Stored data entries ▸
★ ★ ★ ★
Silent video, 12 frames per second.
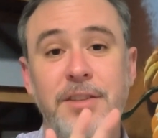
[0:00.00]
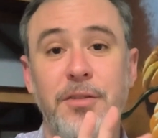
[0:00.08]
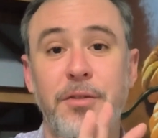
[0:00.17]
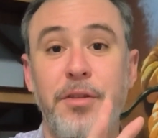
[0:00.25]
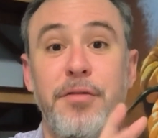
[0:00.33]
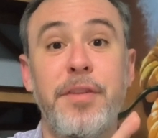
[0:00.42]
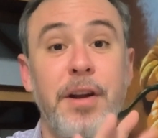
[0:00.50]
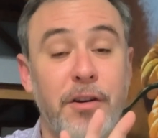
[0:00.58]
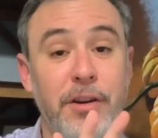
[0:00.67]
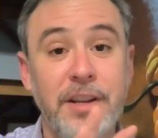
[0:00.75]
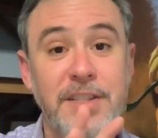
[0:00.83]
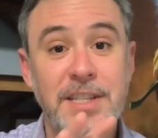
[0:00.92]
The
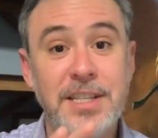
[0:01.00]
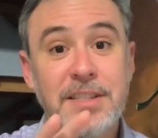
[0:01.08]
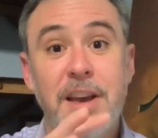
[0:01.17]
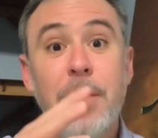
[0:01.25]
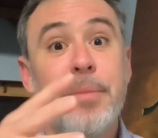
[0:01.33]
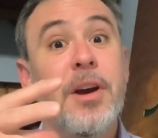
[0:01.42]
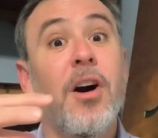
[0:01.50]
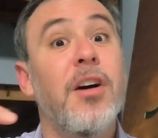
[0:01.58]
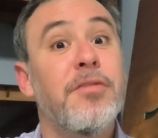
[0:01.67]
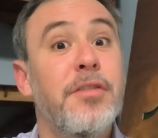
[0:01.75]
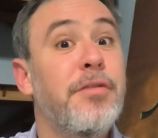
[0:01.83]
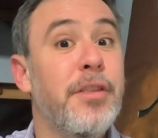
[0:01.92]
fairness is coming
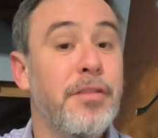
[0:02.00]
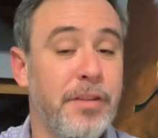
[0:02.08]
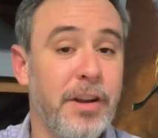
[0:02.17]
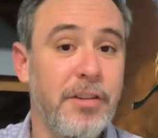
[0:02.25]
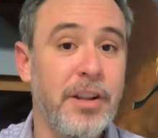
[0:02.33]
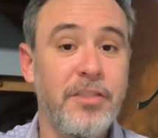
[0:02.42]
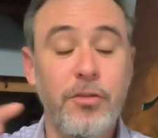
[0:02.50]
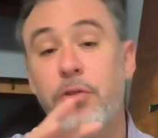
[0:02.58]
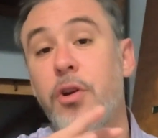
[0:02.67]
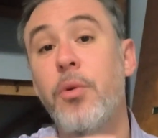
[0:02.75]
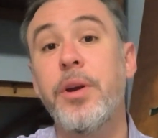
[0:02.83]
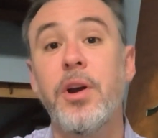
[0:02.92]
off of the fairness or
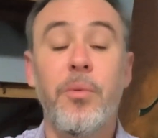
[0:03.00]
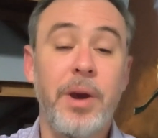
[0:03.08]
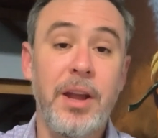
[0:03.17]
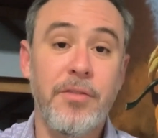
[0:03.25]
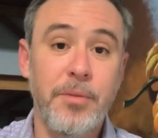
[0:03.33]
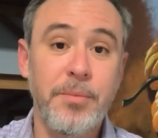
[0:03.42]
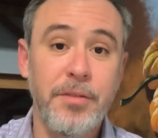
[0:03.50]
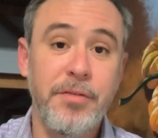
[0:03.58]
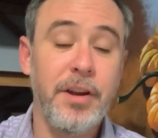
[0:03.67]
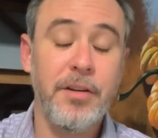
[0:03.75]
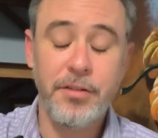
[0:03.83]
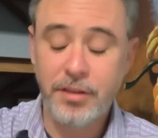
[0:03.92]
going away from the
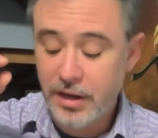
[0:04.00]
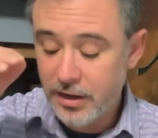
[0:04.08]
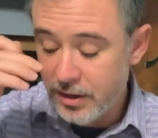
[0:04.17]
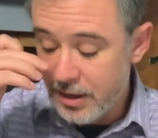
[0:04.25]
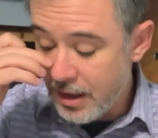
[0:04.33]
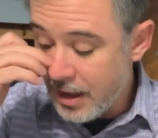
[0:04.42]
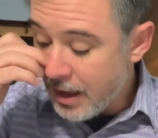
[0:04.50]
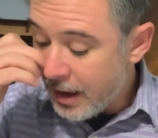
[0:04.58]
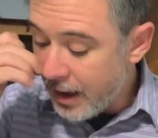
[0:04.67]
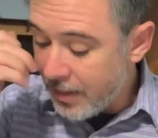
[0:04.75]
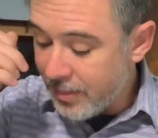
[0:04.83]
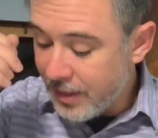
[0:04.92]
fair thing.
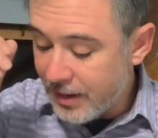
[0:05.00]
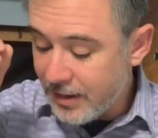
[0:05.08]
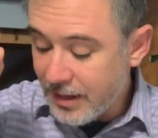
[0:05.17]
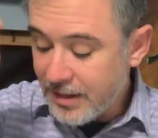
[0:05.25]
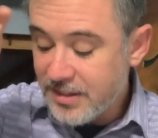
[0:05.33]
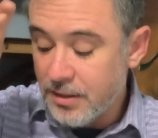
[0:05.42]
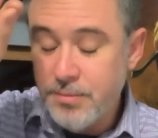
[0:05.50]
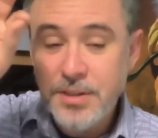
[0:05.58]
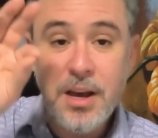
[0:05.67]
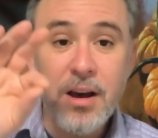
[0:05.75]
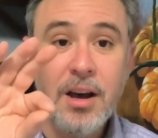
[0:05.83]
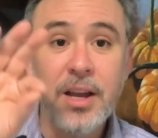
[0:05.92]
And then some
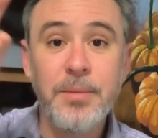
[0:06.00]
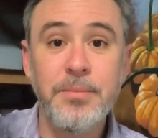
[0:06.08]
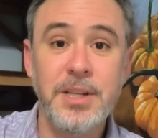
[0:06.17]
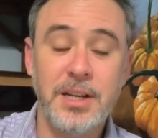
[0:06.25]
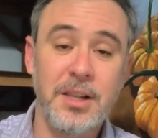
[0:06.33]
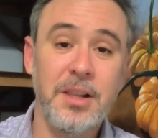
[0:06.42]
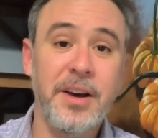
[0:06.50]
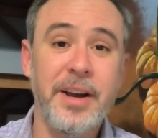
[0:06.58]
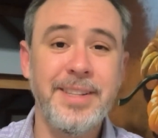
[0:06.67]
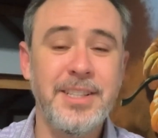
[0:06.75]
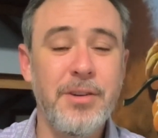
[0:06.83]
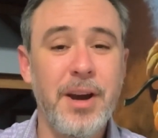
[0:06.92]
time
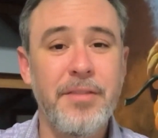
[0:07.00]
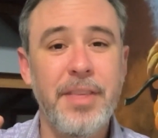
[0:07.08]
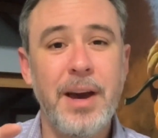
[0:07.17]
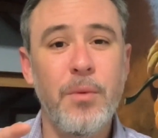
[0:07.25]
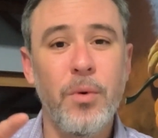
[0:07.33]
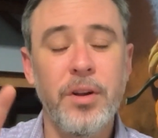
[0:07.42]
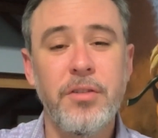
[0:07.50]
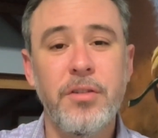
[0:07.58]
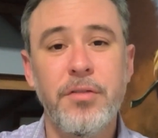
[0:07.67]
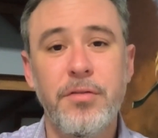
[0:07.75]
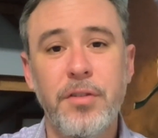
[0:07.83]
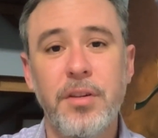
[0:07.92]
declines. You have that
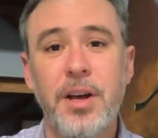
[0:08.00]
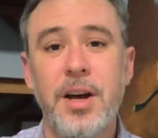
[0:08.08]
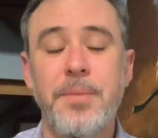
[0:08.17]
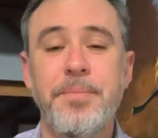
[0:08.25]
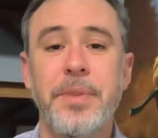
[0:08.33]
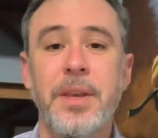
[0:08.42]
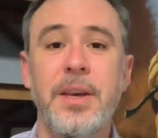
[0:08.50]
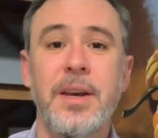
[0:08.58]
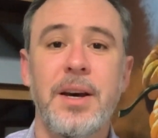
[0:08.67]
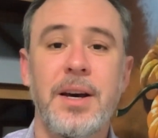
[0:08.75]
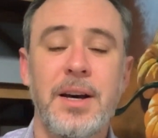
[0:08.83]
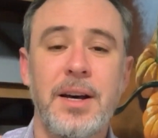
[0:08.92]
wonderful
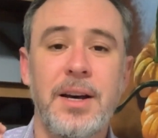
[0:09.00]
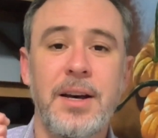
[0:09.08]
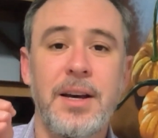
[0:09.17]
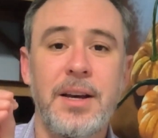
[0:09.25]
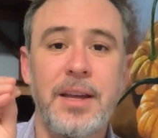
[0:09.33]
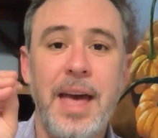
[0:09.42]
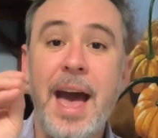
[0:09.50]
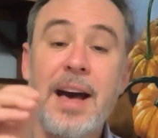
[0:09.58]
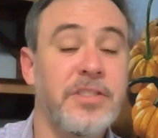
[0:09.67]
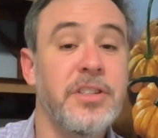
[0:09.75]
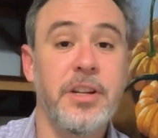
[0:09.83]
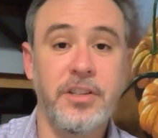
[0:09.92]

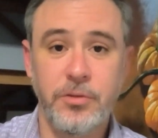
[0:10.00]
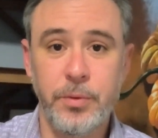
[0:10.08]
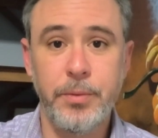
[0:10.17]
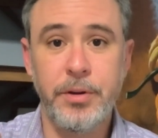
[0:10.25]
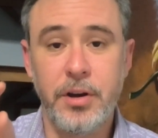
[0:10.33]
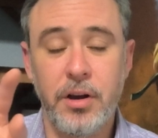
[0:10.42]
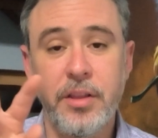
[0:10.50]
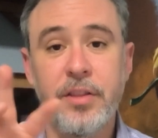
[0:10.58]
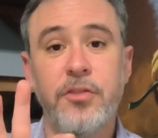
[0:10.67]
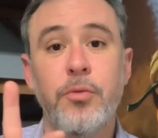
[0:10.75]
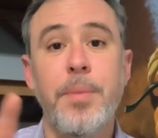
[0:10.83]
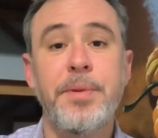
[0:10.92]
assonance, we would call it,
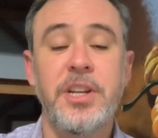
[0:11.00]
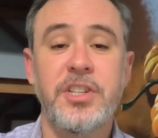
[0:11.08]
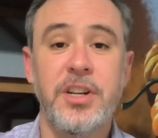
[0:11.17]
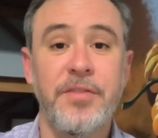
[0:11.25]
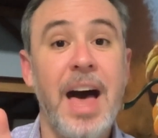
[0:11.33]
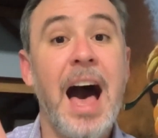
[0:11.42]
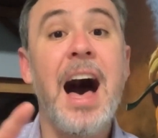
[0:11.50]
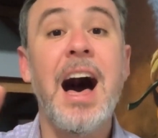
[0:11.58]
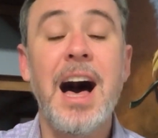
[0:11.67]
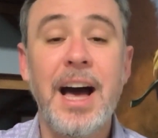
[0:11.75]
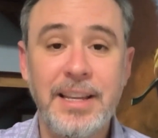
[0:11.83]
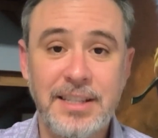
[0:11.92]
this repetition of the
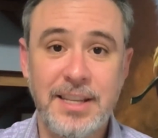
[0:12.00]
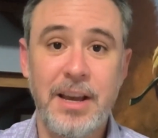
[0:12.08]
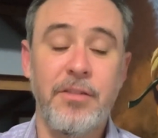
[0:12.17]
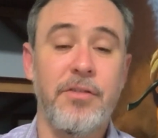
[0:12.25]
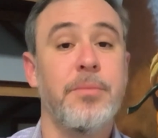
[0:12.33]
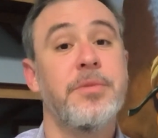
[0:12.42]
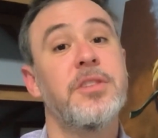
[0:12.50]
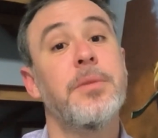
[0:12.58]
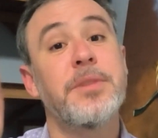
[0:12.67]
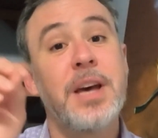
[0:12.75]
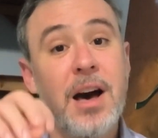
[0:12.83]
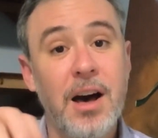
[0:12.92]
I sound from
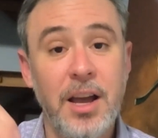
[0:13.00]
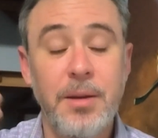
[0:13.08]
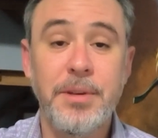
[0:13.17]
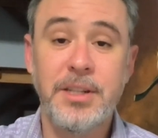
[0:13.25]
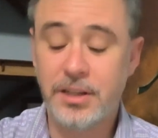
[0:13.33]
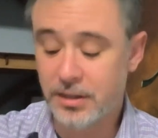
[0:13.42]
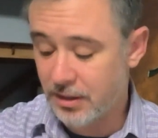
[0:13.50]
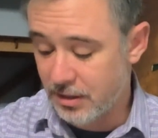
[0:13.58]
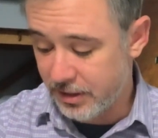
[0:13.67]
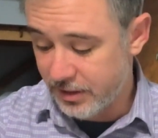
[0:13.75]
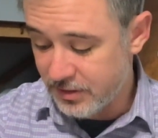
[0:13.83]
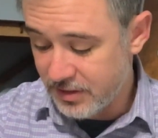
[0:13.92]
some time and
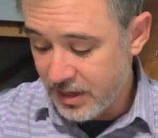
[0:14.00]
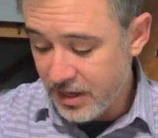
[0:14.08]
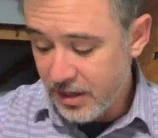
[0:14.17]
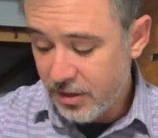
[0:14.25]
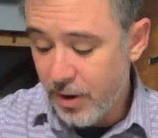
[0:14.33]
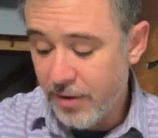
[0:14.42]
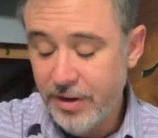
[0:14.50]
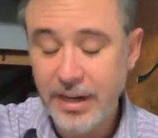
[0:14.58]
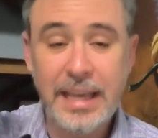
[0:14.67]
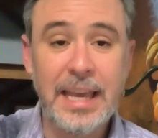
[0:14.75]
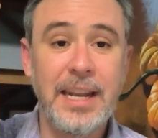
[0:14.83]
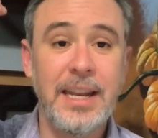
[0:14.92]
declines. You have it
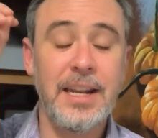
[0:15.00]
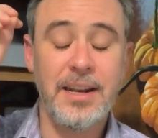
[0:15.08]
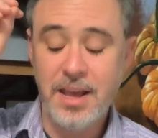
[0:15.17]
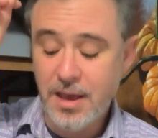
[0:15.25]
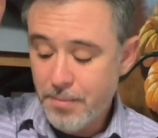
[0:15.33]
again in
★ ★ ★ ★
TASK GOAL ▸ Print each entry above exactly. The pictures should not be printed.

RESULT OF THE EXERCISE ▸
Silent video, 12 frames per second.
[0:00.00]
[0:00.08]
[0:00.17]
[0:00.25]
[0:00.33]
[0:00.42]
[0:00.50]
[0:00.58]
[0:00.67]
[0:00.75]
[0:00.83]
[0:00.92]
The
[0:01.00]
[0:01.08]
[0:01.17]
[0:01.25]
[0:01.33]
[0:01.42]
[0:01.50]
[0:01.58]
[0:01.67]
[0:01.75]
[0:01.83]
[0:01.92]
fairness is coming
[0:02.00]
[0:02.08]
[0:02.17]
[0:02.25]
[0:02.33]
[0:02.42]
[0:02.50]
[0:02.58]
[0:02.67]
[0:02.75]
[0:02.83]
[0:02.92]
off of the fairness or
[0:03.00]
[0:03.08]
[0:03.17]
[0:03.25]
[0:03.33]
[0:03.42]
[0:03.50]
[0:03.58]
[0:03.67]
[0:03.75]
[0:03.83]
[0:03.92]
going away from the
[0:04.00]
[0:04.08]
[0:04.17]
[0:04.25]
[0:04.33]
[0:04.42]
[0:04.50]
[0:04.58]
[0:04.67]
[0:04.75]
[0:04.83]
[0:04.92]
fair thing.
[0:05.00]
[0:05.08]
[0:05.17]
[0:05.25]
[0:05.33]
[0:05.42]
[0:05.50]
[0:05.58]
[0:05.67]
[0:05.75]
[0:05.83]
[0:05.92]
And then some
[0:06.00]
[0:06.08]
[0:06.17]
[0:06.25]
[0:06.33]
[0:06.42]
[0:06.50]
[0:06.58]
[0:06.67]
[0:06.75]
[0:06.83]
[0:06.92]
time
[0:07.00]
[0:07.08]
[0:07.17]
[0:07.25]
[0:07.33]
[0:07.42]
[0:07.50]
[0:07.58]
[0:07.67]
[0:07.75]
[0:07.83]
[0:07.92]
declines. You have that
[0:08.00]
[0:08.08]
[0:08.17]
[0:08.25]
[0:08.33]
[0:08.42]
[0:08.50]
[0:08.58]
[0:08.67]
[0:08.75]
[0:08.83]
[0:08.92]
wonderful
[0:09.00]
[0:09.08]
[0:09.17]
[0:09.25]
[0:09.33]
[0:09.42]
[0:09.50]
[0:09.58]
[0:09.67]
[0:09.75]
[0:09.83]
[0:09.92]

[0:10.00]
[0:10.08]
[0:10.17]
[0:10.25]
[0:10.33]
[0:10.42]
[0:10.50]
[0:10.58]
[0:10.67]
[0:10.75]
[0:10.83]
[0:10.92]
assonance, we would call it,
[0:11.00]
[0:11.08]
[0:11.17]
[0:11.25]
[0:11.33]
[0:11.42]
[0:11.50]
[0:11.58]
[0:11.67]
[0:11.75]
[0:11.83]
[0:11.92]
this repetition of the
[0:12.00]
[0:12.08]
[0:12.17]
[0:12.25]
[0:12.33]
[0:12.42]
[0:12.50]
[0:12.58]
[0:12.67]
[0:12.75]
[0:12.83]
[0:12.92]
I sound from
[0:13.00]
[0:13.08]
[0:13.17]
[0:13.25]
[0:13.33]
[0:13.42]
[0:13.50]
[0:13.58]
[0:13.67]
[0:13.75]
[0:13.83]
[0:13.92]
some time and
[0:14.00]
[0:14.08]
[0:14.17]
[0:14.25]
[0:14.33]
[0:14.42]
[0:14.50]
[0:14.58]
[0:14.67]
[0:14.75]
[0:14.83]
[0:14.92]
declines. You have it
[0:15.00]
[0:15.08]
[0:15.17]
[0:15.25]
[0:15.33]
again in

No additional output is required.